### Description of the task
Because the copy must hold no pictures, return the data below with all of its words intact.

### Material for this exercise
--------------------

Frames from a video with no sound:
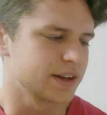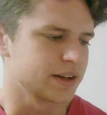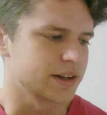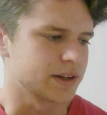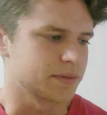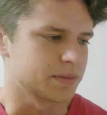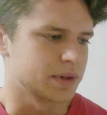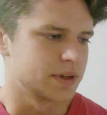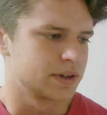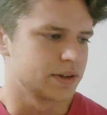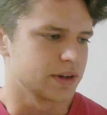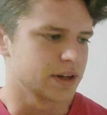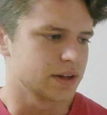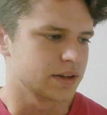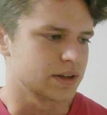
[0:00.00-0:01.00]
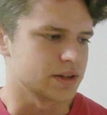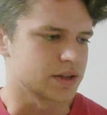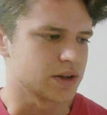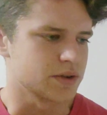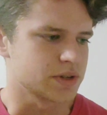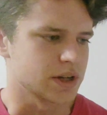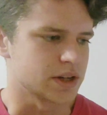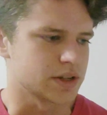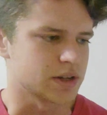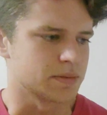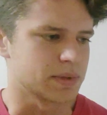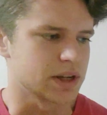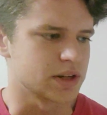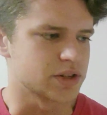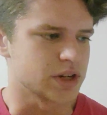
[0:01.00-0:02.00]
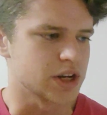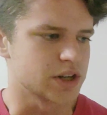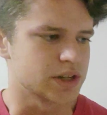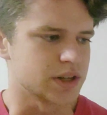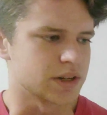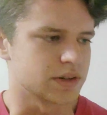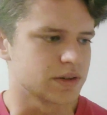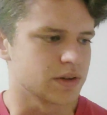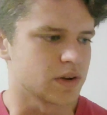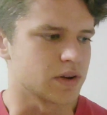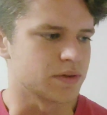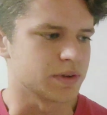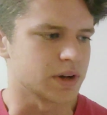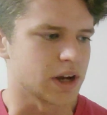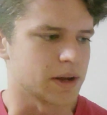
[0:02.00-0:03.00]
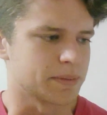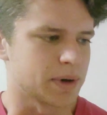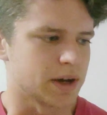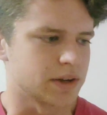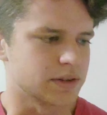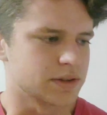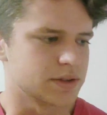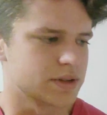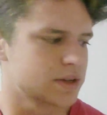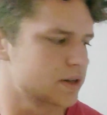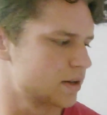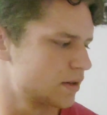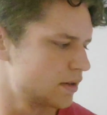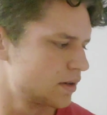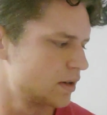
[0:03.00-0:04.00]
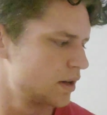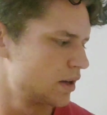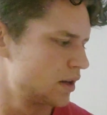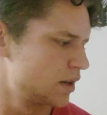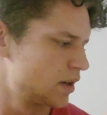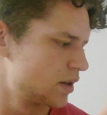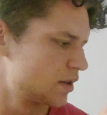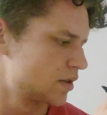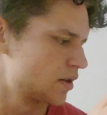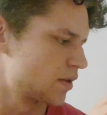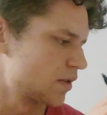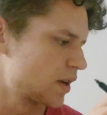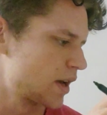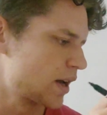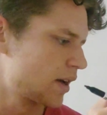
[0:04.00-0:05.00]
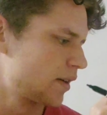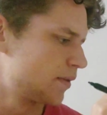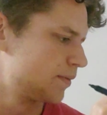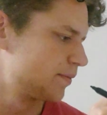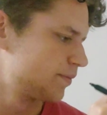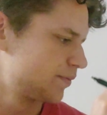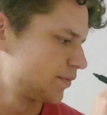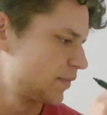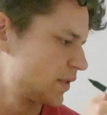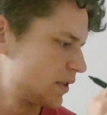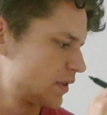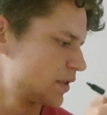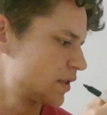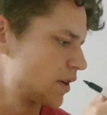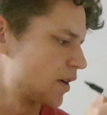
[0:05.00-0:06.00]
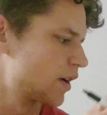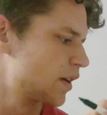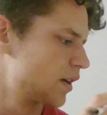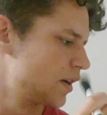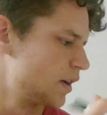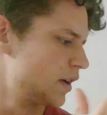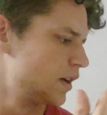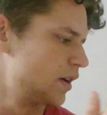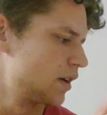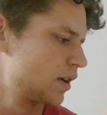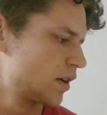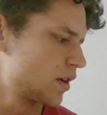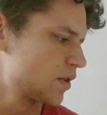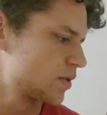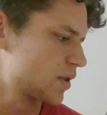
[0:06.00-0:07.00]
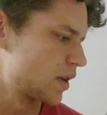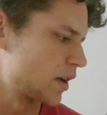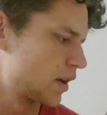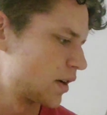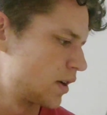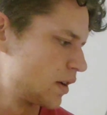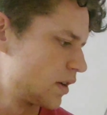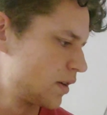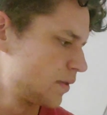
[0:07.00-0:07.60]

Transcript: Right, because cosine is going to be adjacent over hypotenuse. So yeah, sorry. Cosine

--------------------

### Problem solution
Frames from a video with no sound:
[0:00.00-0:01.00]
[0:01.00-0:02.00]
[0:02.00-0:03.00]
[0:03.00-0:04.00]
[0:04.00-0:05.00]
[0:05.00-0:06.00]
[0:06.00-0:07.00]
[0:07.00-0:07.60]

Transcript: Right, because cosine is going to be adjacent over hypotenuse. So yeah, sorry. Cosine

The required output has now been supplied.